▸ TASK STATEMENT
Return the full listing character for character, without its pictures.

········

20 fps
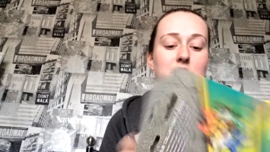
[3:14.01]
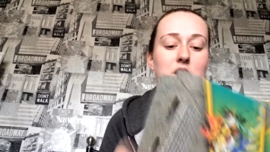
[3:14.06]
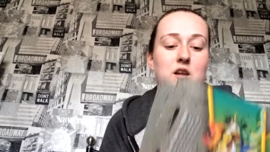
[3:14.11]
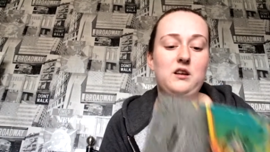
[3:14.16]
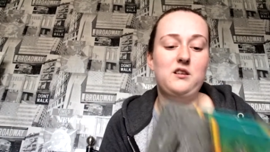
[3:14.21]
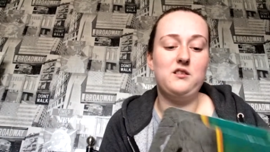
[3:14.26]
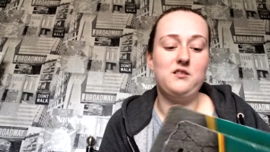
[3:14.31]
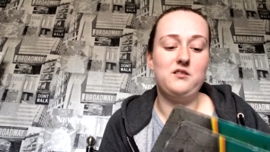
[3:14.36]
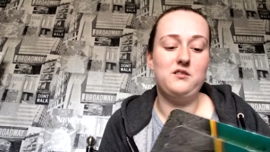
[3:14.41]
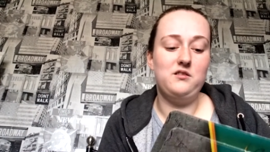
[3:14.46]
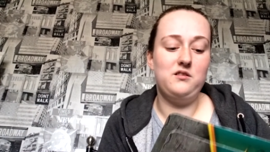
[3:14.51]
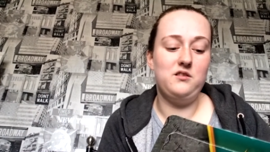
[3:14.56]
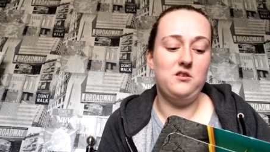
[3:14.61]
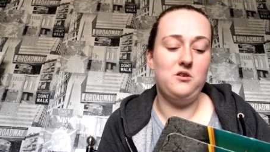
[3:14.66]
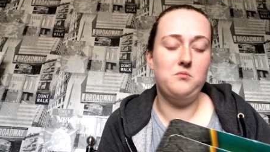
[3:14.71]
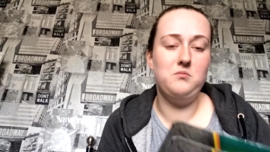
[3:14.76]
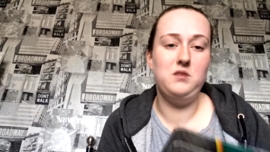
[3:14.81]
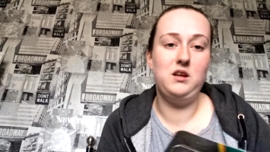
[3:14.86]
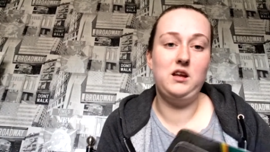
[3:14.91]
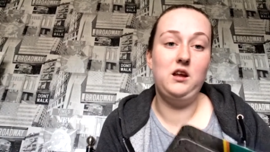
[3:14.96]
Like
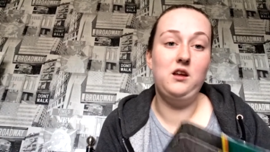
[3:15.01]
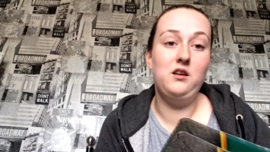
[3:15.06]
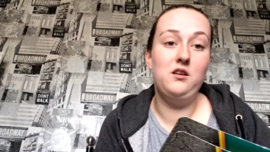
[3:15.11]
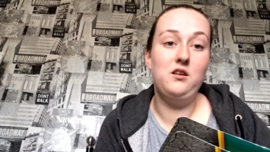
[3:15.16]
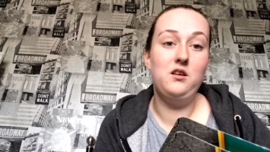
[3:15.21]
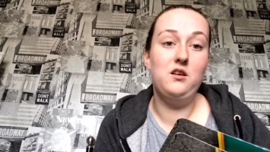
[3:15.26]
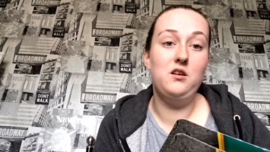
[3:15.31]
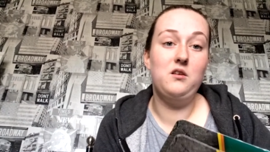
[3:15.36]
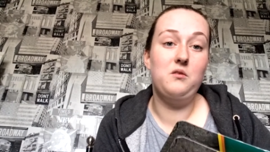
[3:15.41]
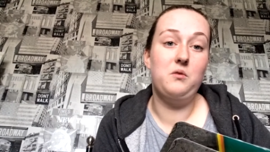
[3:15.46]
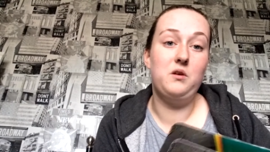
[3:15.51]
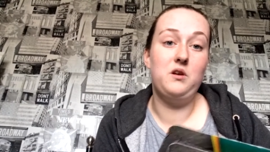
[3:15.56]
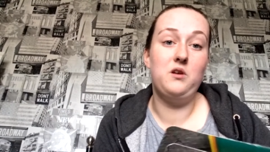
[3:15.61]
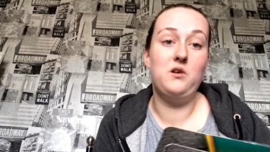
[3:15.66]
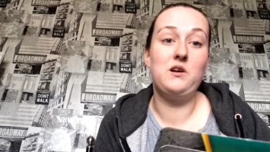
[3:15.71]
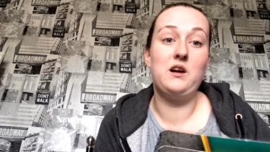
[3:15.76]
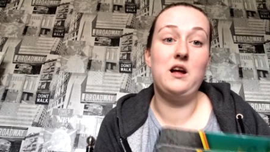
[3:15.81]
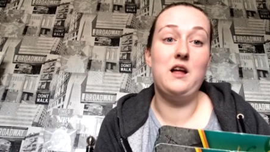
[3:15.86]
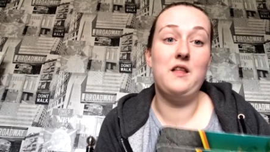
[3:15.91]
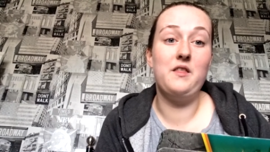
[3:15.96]
normally we
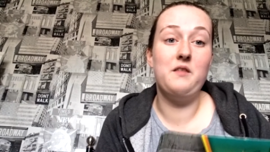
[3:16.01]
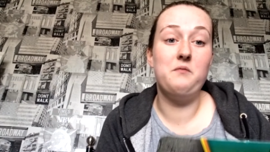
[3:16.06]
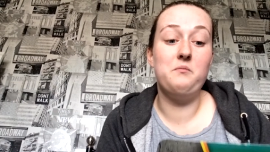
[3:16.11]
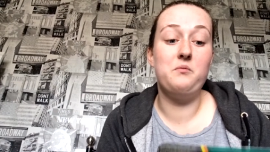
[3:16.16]
don't get them,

········

▸ RESPONSE AREA
20 fps
[3:14.01]
[3:14.06]
[3:14.11]
[3:14.16]
[3:14.21]
[3:14.26]
[3:14.31]
[3:14.36]
[3:14.41]
[3:14.46]
[3:14.51]
[3:14.56]
[3:14.61]
[3:14.66]
[3:14.71]
[3:14.76]
[3:14.81]
[3:14.86]
[3:14.91]
[3:14.96]
Like
[3:15.01]
[3:15.06]
[3:15.11]
[3:15.16]
[3:15.21]
[3:15.26]
[3:15.31]
[3:15.36]
[3:15.41]
[3:15.46]
[3:15.51]
[3:15.56]
[3:15.61]
[3:15.66]
[3:15.71]
[3:15.76]
[3:15.81]
[3:15.86]
[3:15.91]
[3:15.96]
normally we
[3:16.01]
[3:16.06]
[3:16.11]
[3:16.16]
don't get them,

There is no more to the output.